▸ What you will do:
Could you restate all of the records below exactly, with the pictures left out?

======== Material for the task

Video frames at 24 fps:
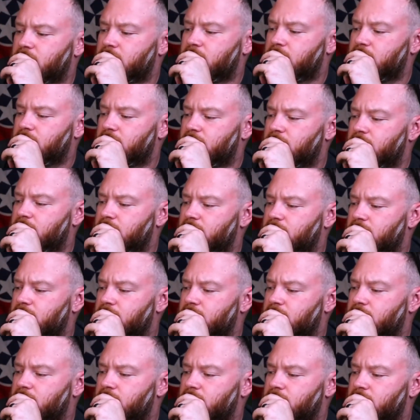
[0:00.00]

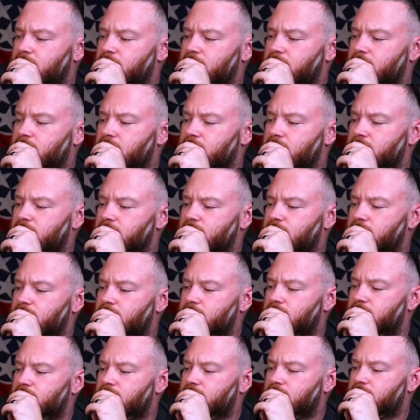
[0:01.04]

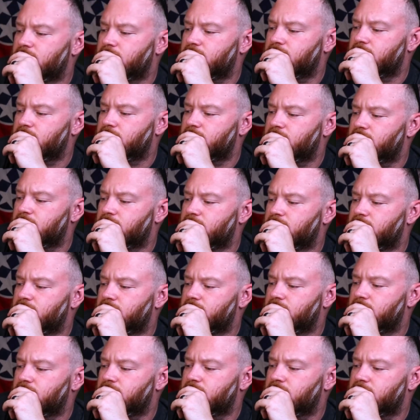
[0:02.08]

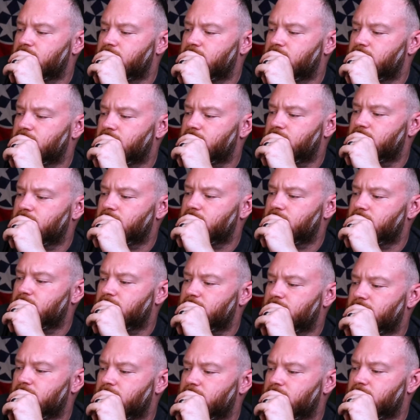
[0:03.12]

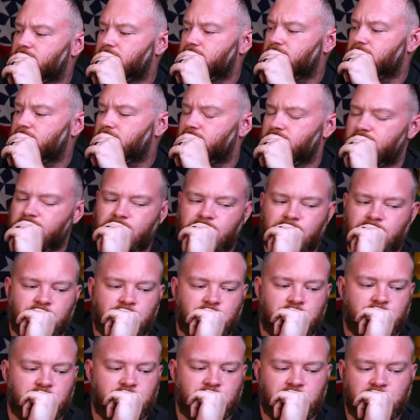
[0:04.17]

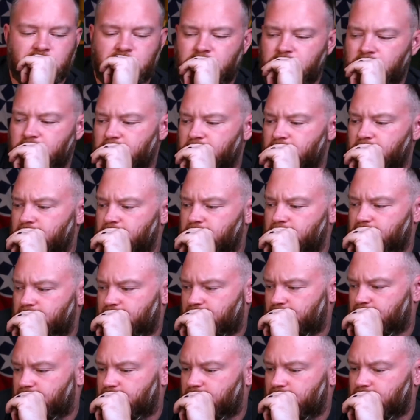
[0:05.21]

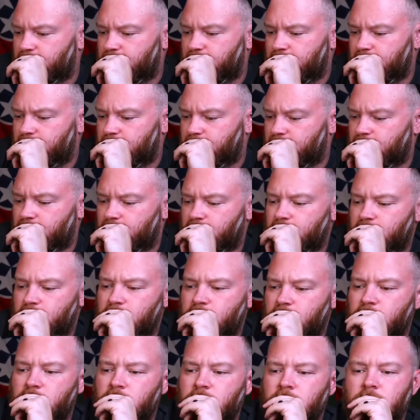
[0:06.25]

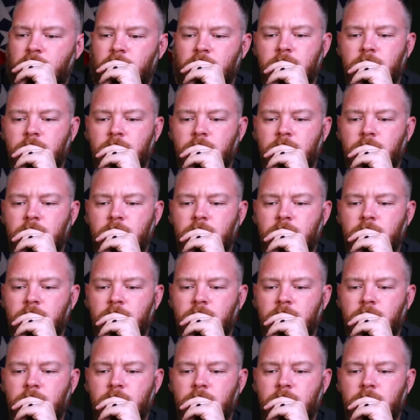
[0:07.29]
This person isn't speaking.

================

▸ Solution to this exercise:
Video frames at 24 fps:
[0:00.00]

[0:01.04]

[0:02.08]

[0:03.12]

[0:04.17]

[0:05.21]

[0:06.25]

[0:07.29]
This person isn't speaking.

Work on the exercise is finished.